Practical Business Python

Taking care of business, one python script at a time

Tue 09 June 2015

Collecting Data with Google Forms and Pandas

Posted by Chris Moffitt in articles   

Introduction

Google Forms is a service that allows you to collect information via simple web forms. One of the useful features is that the forms will automatically save your data to a Google Sheet. This article will walk through how to create a form, authenticate using OAuth 2 and read all the responses into a pandas dataframe. Because the initial setup and authentication process is a little time consuming, this article will be the first in a two part series.

Before going too far, if you would like to take the short survey, here is the link to the survey we will discuss. Thanks in advance for filling it out!

Why would someone want to use pandas to read a Google Sheet? The key functionality this setup provides is a simple way to allow a large number of people to provide you information (don’t just think of a standard survey) and collect it all in a single place. You can then analyze the data with the full power of python and pandas. Google takes care of making sure that all the data gets consistently entered into one clean format - no matter how many people access the form.

This blog has mentioned many times about how Excel can be a great tool but is so often abused and made to do more than it really should. One use case I have seen is creating a simple Excel-based form which someone sends to people to fill out, then collate into a master spreadsheet. This process is extremely manual and error prone. Google Forms is a possible alternative to the spreadsheet wrangling you might do with Excel.

The other scenario is that sometimes you need a very simple UI to capture information and act on it. Once you start to play around with Google Forms you may realize that there are other uses for it outside of the standard survey process.

Overview

As they say, a picture is worth a thousand words; so here is what we’ll be doing in this article:

Google forms process flow

Form Creation

The first part of the process is creating the Form. If you haven’t used Forms before, go to Google Forms to learn more about the service and what it can be used for.

Once you decide to create your form, you’ll be shown a screen similar to this:

Google forms blank sheet

Go ahead and create a Form. It is all fairly intuitive.

The main thing you need to pay attention to is the name of the form. In this case - PBPython User Survey.

Google Forms example

When you are ready, you can publish the survey by clicking on the Send form button. Here is the link to the survey for this site.

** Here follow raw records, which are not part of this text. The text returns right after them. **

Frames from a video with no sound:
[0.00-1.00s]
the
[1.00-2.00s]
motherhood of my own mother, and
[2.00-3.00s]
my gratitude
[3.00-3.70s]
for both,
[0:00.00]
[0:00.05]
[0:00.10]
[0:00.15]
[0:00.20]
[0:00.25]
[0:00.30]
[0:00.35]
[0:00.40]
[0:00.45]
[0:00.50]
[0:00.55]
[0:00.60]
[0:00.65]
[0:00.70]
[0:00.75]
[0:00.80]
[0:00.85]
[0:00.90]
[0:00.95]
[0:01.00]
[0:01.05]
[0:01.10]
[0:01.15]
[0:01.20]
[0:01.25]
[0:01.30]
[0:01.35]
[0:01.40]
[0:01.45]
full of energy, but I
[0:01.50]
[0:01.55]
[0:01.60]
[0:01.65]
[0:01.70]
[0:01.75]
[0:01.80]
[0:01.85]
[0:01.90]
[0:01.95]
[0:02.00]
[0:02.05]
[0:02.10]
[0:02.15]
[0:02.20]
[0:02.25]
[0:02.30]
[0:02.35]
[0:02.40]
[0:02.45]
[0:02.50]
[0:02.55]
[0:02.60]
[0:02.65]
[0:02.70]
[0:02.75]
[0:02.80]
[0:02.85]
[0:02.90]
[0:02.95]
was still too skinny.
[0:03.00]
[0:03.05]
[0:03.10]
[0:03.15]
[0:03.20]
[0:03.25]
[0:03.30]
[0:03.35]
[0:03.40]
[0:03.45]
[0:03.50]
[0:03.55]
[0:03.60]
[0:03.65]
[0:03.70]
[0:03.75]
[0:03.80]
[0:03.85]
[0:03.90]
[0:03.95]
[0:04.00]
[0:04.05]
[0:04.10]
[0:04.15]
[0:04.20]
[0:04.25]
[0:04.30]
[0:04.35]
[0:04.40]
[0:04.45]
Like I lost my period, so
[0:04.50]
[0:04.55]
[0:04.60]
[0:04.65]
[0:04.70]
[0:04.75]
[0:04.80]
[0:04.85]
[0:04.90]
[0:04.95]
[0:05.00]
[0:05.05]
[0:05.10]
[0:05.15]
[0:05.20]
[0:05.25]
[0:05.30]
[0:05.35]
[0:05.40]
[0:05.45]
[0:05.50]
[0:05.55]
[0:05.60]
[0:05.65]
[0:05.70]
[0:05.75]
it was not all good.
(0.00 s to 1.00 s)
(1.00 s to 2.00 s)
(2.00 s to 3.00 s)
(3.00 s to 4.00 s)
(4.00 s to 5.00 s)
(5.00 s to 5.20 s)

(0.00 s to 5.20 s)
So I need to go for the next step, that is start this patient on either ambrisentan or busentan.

Now that you have the basic form set up, it is ready to store your data in a Google Sheet. The next step is setting up access so that your python script can connect to Google and download the data.

Authentication

In the good old days, you could authenticate with something as simple as an email address and password. However, this simplicity was very unsecure so one of the attempts to make a more secure process is OAuth 2.0

I won’t go into the details of OAuth 2.0 but the basic summary is that it is an open standared that defines a protoccol for granting access to resources. The key here is that it is a protoccol so there are several steps in the process to get it set up. The other bad news is that everyone tends to implement things slightly differently so you need to understand each provider’s setup. The good news is that once it is setup, it should run without further intervention and it is more secure than the old username + password combo!

The basic steps we will follow are:

  • Enable the API
  • Create our credentials
  • Enable sharing of the sheet to our email address associated with the credentials

Google Developer Console

The first step in getting authentication working is to enable our google drive API.

Google has many API’s available to you and the Developer’s Console allows you to selectively turn on and off the various API’s. For our purposes, the Drive API must be enabled.

Go to the developers console and create a project (or use an existing one). Here is mine for Pbpython:

Console access

Once in your project, you need to enable to Google Drive API. You can search the API library for Drive API and enable it:

Search for the api

Here is what it looks like when it is enabled:

Enable the API

Once the API’s are enabled, you need to create your credentials.

One quick aside on credentials: there are three options for the types of credentials you can use:

  • Web Applications
  • Native Applications
  • Service account

The Web Application would be useful if you were building a web app (shocking) and the user could interact with the site to enable access. The problem for our case is that this application will be run from the command line so it will not be a good fit for our solution.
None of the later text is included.